┌────────
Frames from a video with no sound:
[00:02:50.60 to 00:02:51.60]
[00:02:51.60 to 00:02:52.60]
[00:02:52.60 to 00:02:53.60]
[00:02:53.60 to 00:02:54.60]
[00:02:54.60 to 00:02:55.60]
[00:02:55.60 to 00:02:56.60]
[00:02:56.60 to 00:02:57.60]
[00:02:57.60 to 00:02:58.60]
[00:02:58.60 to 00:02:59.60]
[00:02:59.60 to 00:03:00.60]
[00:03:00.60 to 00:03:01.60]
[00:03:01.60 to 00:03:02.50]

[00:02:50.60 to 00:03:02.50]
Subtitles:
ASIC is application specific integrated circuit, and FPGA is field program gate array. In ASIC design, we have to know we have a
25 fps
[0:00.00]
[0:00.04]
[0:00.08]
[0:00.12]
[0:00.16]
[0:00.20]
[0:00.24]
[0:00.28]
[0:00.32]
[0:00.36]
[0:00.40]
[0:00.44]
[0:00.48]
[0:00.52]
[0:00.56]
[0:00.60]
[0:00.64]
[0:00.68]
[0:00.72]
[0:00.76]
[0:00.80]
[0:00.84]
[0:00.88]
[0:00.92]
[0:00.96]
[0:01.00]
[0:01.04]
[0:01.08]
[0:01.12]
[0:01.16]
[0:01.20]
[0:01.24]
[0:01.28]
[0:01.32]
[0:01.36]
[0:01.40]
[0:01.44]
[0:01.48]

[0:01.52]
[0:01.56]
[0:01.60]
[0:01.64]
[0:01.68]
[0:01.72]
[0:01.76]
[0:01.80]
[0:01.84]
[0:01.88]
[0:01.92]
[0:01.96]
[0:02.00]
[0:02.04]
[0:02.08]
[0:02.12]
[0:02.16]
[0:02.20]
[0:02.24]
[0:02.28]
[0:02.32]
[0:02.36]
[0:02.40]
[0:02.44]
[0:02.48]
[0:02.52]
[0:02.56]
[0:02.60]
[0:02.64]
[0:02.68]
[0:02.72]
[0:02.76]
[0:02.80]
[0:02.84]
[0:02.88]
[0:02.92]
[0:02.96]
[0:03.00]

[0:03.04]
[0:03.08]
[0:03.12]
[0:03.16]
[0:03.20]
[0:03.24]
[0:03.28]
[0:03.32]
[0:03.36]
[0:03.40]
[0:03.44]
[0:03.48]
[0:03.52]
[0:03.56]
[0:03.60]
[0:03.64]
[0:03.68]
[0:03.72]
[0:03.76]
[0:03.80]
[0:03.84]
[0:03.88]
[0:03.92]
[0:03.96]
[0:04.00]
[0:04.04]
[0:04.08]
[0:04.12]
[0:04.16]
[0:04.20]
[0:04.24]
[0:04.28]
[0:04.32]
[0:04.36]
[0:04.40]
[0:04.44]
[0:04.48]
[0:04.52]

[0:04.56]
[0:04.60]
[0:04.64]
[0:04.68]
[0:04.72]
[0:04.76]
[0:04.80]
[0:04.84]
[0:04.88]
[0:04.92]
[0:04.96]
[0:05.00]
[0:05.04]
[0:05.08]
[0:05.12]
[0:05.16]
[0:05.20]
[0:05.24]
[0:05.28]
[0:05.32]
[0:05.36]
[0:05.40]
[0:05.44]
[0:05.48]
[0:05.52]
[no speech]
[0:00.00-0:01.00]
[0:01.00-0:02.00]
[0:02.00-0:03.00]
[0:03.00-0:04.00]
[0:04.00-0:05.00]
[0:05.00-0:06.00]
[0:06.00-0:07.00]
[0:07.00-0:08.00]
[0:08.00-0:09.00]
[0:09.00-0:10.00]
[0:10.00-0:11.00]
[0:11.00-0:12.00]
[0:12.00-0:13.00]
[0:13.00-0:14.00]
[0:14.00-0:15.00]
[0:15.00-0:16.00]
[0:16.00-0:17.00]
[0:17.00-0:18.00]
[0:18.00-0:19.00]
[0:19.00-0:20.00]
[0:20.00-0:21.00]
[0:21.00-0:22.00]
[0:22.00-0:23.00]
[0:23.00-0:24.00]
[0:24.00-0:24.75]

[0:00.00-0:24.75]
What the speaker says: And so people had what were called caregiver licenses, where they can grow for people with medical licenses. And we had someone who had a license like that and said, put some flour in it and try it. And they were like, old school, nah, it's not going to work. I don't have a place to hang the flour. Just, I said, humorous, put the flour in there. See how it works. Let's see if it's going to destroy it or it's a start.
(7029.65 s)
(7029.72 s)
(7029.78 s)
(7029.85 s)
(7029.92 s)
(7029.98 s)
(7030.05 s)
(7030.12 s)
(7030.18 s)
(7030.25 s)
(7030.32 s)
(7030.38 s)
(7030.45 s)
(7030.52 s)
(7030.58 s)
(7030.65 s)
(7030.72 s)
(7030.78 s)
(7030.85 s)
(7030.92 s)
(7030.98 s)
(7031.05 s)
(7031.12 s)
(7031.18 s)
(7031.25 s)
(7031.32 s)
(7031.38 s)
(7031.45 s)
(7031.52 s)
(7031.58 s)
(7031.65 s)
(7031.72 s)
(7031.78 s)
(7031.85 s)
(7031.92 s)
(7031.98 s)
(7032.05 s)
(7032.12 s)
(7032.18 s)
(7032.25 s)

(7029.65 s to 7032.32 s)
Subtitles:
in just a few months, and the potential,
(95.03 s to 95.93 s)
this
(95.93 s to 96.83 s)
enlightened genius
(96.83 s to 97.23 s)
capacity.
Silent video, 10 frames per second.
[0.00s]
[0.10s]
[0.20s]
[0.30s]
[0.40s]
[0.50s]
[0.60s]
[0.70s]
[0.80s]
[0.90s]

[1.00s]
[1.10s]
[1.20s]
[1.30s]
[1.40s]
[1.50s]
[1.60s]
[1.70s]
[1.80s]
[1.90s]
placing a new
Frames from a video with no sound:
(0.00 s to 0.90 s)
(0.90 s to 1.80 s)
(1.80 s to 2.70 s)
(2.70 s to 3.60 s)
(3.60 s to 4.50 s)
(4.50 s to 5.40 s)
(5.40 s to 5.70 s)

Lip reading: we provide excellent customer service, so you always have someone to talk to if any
└────────
◆ **PROBLEM TO WORK ON**:
Take the data above and return it exactly.

◆ **REPLY TO THE EXERCISE**:
Frames from a video with no sound:
[00:02:50.60 to 00:02:51.60]
[00:02:51.60 to 00:02:52.60]
[00:02:52.60 to 00:02:53.60]
[00:02:53.60 to 00:02:54.60]
[00:02:54.60 to 00:02:55.60]
[00:02:55.60 to 00:02:56.60]
[00:02:56.60 to 00:02:57.60]
[00:02:57.60 to 00:02:58.60]
[00:02:58.60 to 00:02:59.60]
[00:02:59.60 to 00:03:00.60]
[00:03:00.60 to 00:03:01.60]
[00:03:01.60 to 00:03:02.50]

[00:02:50.60 to 00:03:02.50]
Subtitles:
ASIC is application specific integrated circuit, and FPGA is field program gate array. In ASIC design, we have to know we have a
25 fps
[0:00.00]
[0:00.04]
[0:00.08]
[0:00.12]
[0:00.16]
[0:00.20]
[0:00.24]
[0:00.28]
[0:00.32]
[0:00.36]
[0:00.40]
[0:00.44]
[0:00.48]
[0:00.52]
[0:00.56]
[0:00.60]
[0:00.64]
[0:00.68]
[0:00.72]
[0:00.76]
[0:00.80]
[0:00.84]
[0:00.88]
[0:00.92]
[0:00.96]
[0:01.00]
[0:01.04]
[0:01.08]
[0:01.12]
[0:01.16]
[0:01.20]
[0:01.24]
[0:01.28]
[0:01.32]
[0:01.36]
[0:01.40]
[0:01.44]
[0:01.48]

[0:01.52]
[0:01.56]
[0:01.60]
[0:01.64]
[0:01.68]
[0:01.72]
[0:01.76]
[0:01.80]
[0:01.84]
[0:01.88]
[0:01.92]
[0:01.96]
[0:02.00]
[0:02.04]
[0:02.08]
[0:02.12]
[0:02.16]
[0:02.20]
[0:02.24]
[0:02.28]
[0:02.32]
[0:02.36]
[0:02.40]
[0:02.44]
[0:02.48]
[0:02.52]
[0:02.56]
[0:02.60]
[0:02.64]
[0:02.68]
[0:02.72]
[0:02.76]
[0:02.80]
[0:02.84]
[0:02.88]
[0:02.92]
[0:02.96]
[0:03.00]

[0:03.04]
[0:03.08]
[0:03.12]
[0:03.16]
[0:03.20]
[0:03.24]
[0:03.28]
[0:03.32]
[0:03.36]
[0:03.40]
[0:03.44]
[0:03.48]
[0:03.52]
[0:03.56]
[0:03.60]
[0:03.64]
[0:03.68]
[0:03.72]
[0:03.76]
[0:03.80]
[0:03.84]
[0:03.88]
[0:03.92]
[0:03.96]
[0:04.00]
[0:04.04]
[0:04.08]
[0:04.12]
[0:04.16]
[0:04.20]
[0:04.24]
[0:04.28]
[0:04.32]
[0:04.36]
[0:04.40]
[0:04.44]
[0:04.48]
[0:04.52]

[0:04.56]
[0:04.60]
[0:04.64]
[0:04.68]
[0:04.72]
[0:04.76]
[0:04.80]
[0:04.84]
[0:04.88]
[0:04.92]
[0:04.96]
[0:05.00]
[0:05.04]
[0:05.08]
[0:05.12]
[0:05.16]
[0:05.20]
[0:05.24]
[0:05.28]
[0:05.32]
[0:05.36]
[0:05.40]
[0:05.44]
[0:05.48]
[0:05.52]
[no speech]
[0:00.00-0:01.00]
[0:01.00-0:02.00]
[0:02.00-0:03.00]
[0:03.00-0:04.00]
[0:04.00-0:05.00]
[0:05.00-0:06.00]
[0:06.00-0:07.00]
[0:07.00-0:08.00]
[0:08.00-0:09.00]
[0:09.00-0:10.00]
[0:10.00-0:11.00]
[0:11.00-0:12.00]
[0:12.00-0:13.00]
[0:13.00-0:14.00]
[0:14.00-0:15.00]
[0:15.00-0:16.00]
[0:16.00-0:17.00]
[0:17.00-0:18.00]
[0:18.00-0:19.00]
[0:19.00-0:20.00]
[0:20.00-0:21.00]
[0:21.00-0:22.00]
[0:22.00-0:23.00]
[0:23.00-0:24.00]
[0:24.00-0:24.75]

[0:00.00-0:24.75]
What the speaker says: And so people had what were called caregiver licenses, where they can grow for people with medical licenses. And we had someone who had a license like that and said, put some flour in it and try it. And they were like, old school, nah, it's not going to work. I don't have a place to hang the flour. Just, I said, humorous, put the flour in there. See how it works. Let's see if it's going to destroy it or it's a start.
(7029.65 s)
(7029.72 s)
(7029.78 s)
(7029.85 s)
(7029.92 s)
(7029.98 s)
(7030.05 s)
(7030.12 s)
(7030.18 s)
(7030.25 s)
(7030.32 s)
(7030.38 s)
(7030.45 s)
(7030.52 s)
(7030.58 s)
(7030.65 s)
(7030.72 s)
(7030.78 s)
(7030.85 s)
(7030.92 s)
(7030.98 s)
(7031.05 s)
(7031.12 s)
(7031.18 s)
(7031.25 s)
(7031.32 s)
(7031.38 s)
(7031.45 s)
(7031.52 s)
(7031.58 s)
(7031.65 s)
(7031.72 s)
(7031.78 s)
(7031.85 s)
(7031.92 s)
(7031.98 s)
(7032.05 s)
(7032.12 s)
(7032.18 s)
(7032.25 s)

(7029.65 s to 7032.32 s)
Subtitles:
in just a few months, and the potential,
(95.03 s to 95.93 s)
this
(95.93 s to 96.83 s)
enlightened genius
(96.83 s to 97.23 s)
capacity.
Silent video, 10 frames per second.
[0.00s]
[0.10s]
[0.20s]
[0.30s]
[0.40s]
[0.50s]
[0.60s]
[0.70s]
[0.80s]
[0.90s]

[1.00s]
[1.10s]
[1.20s]
[1.30s]
[1.40s]
[1.50s]
[1.60s]
[1.70s]
[1.80s]
[1.90s]
placing a new
Frames from a video with no sound:
(0.00 s to 0.90 s)
(0.90 s to 1.80 s)
(1.80 s to 2.70 s)
(2.70 s to 3.60 s)
(3.60 s to 4.50 s)
(4.50 s to 5.40 s)
(5.40 s to 5.70 s)

Lip reading: we provide excellent customer service, so you always have someone to talk to if any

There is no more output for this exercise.